The theoretical propositions of the gravity model which are tested in this paper are that

bilateral trade flows between Kenya and Tanzania tend to be directly proportional to the

product of their respective GDPs and inversely proportional to their distance (D). That is to

say, the higher the GDP ratio the higher is the trade volume and vice versa.

Similarly the geographical distance between the two countries is inversely proportional to the

trade flows between the two countries. The gist of this proposition is that the further away

integrating countries are from each other the less attractive it becomes for them to gain the

advantages of integration. Other variables which are likely to influence trade flows between

Kenya and Tanzania including exchange rate, terms of trade, per capita income and degree of

openness will also be tested. It is hoped that the outcomes of this paper will influence

positively ongoing efforts to create a stable regional integration scheme in East Africa.
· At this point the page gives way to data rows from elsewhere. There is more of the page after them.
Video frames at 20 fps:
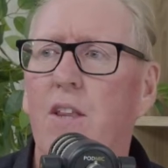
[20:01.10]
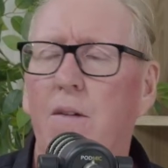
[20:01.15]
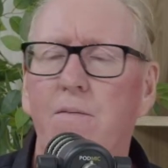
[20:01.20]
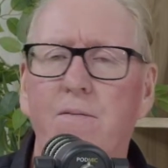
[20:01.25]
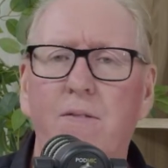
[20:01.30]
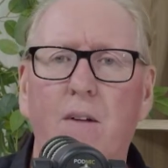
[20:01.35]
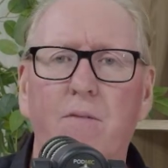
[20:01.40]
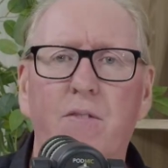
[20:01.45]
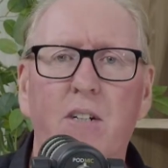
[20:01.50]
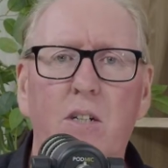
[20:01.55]
that
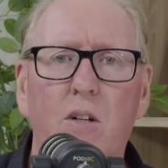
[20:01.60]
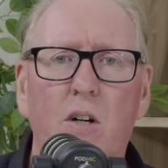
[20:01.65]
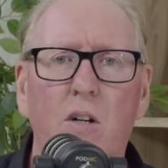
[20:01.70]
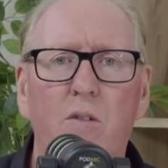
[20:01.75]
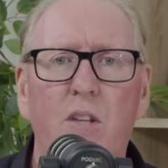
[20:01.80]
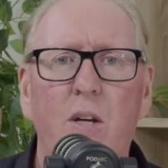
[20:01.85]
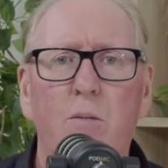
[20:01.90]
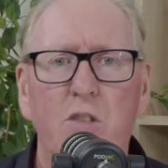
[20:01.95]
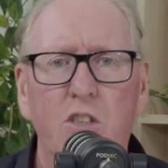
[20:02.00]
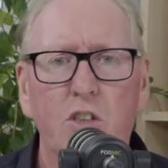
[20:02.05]
fluffy
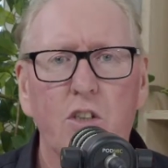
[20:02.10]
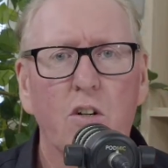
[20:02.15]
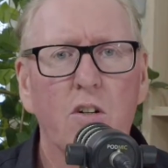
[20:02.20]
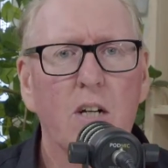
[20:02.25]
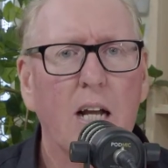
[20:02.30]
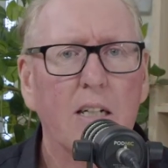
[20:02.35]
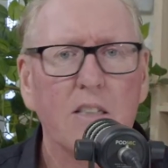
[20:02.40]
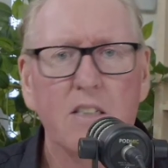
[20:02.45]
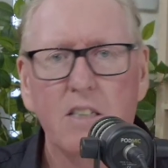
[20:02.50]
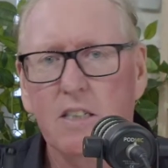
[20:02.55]
dog. That was
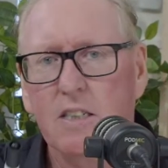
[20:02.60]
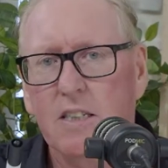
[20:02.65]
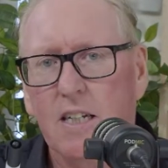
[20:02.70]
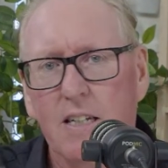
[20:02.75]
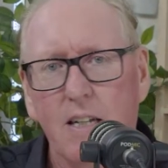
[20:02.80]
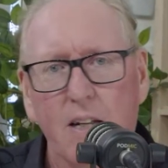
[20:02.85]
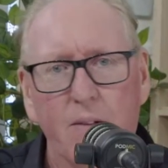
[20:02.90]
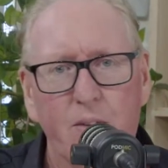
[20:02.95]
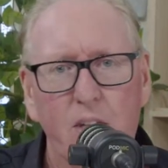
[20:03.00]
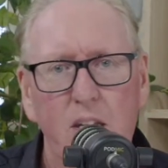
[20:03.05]
Dulux, you
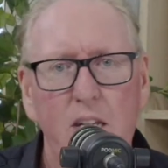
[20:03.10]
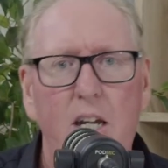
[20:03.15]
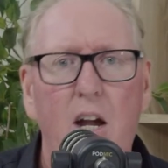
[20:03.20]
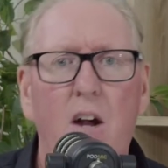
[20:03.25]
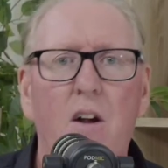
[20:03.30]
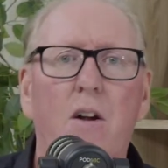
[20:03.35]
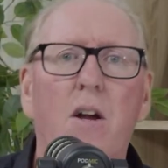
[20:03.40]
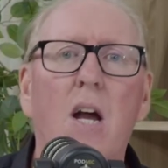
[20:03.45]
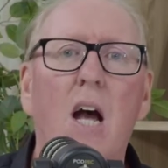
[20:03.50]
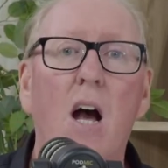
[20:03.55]
see. There you
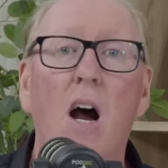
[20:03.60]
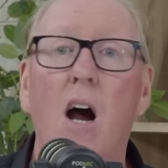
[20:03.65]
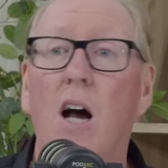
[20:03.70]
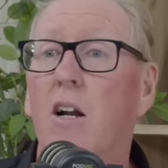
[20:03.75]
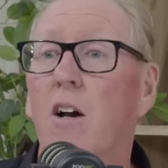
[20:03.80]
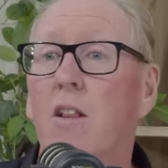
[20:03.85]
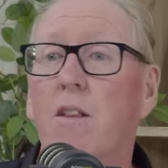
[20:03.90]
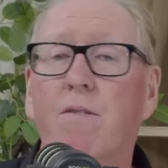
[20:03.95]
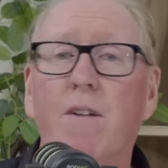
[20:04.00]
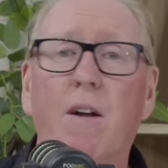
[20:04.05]
go. I
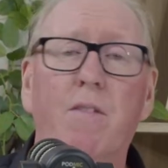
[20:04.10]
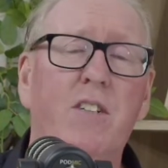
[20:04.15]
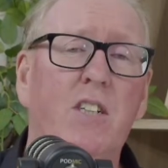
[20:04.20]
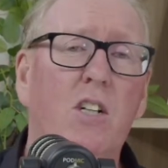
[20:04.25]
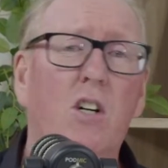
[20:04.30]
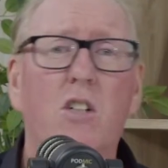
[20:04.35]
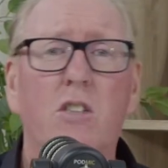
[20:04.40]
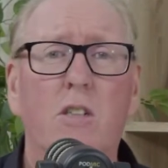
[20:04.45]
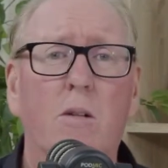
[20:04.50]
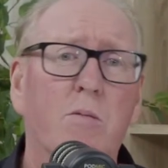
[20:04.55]
like the fluffy
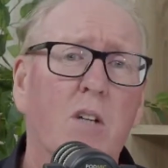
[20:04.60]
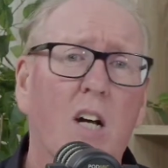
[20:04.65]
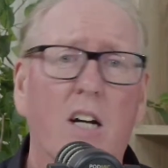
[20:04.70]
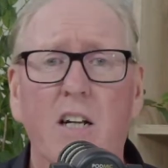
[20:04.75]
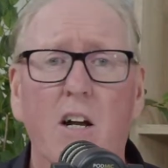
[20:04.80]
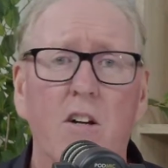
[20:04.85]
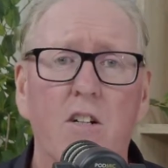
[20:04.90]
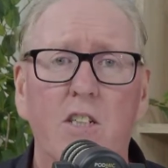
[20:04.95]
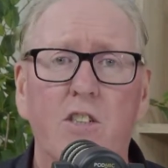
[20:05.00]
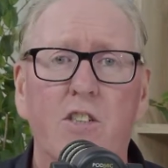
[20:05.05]
dog. I'm going
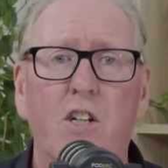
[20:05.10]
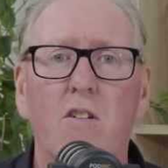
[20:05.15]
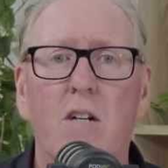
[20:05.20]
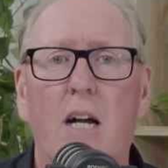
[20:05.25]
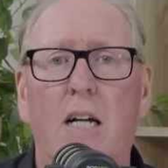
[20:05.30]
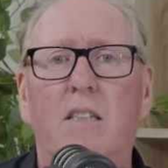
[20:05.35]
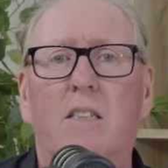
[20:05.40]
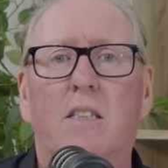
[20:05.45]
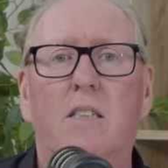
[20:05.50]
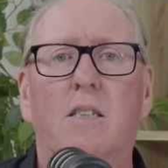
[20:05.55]
to go to
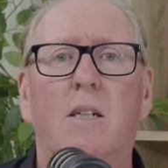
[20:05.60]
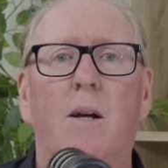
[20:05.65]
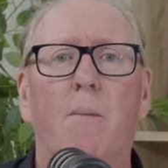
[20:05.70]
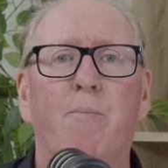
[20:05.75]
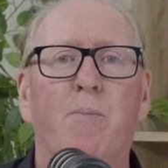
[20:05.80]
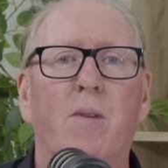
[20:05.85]
Dulux.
This paper tests how significantly the gravity model is in explaining Tanzania’s or Kenya’s

bilateral trade flows in the EAC and tries to extract implication for Tanzania’s and Kenya’s

trade policies. The equation’s application first fixes Tanzania as i, but leaving the rest of EAC

as j=1, 2...N in a Nx1 setting, and then it does so for Kenya. In this kind of equation, all

variables are in naturallogarithm of real value terms expect dummy variables. Any variable

with relatively small numbers are usually exempted from taking the logarithm (inflation,

terms of trade and openness for this study).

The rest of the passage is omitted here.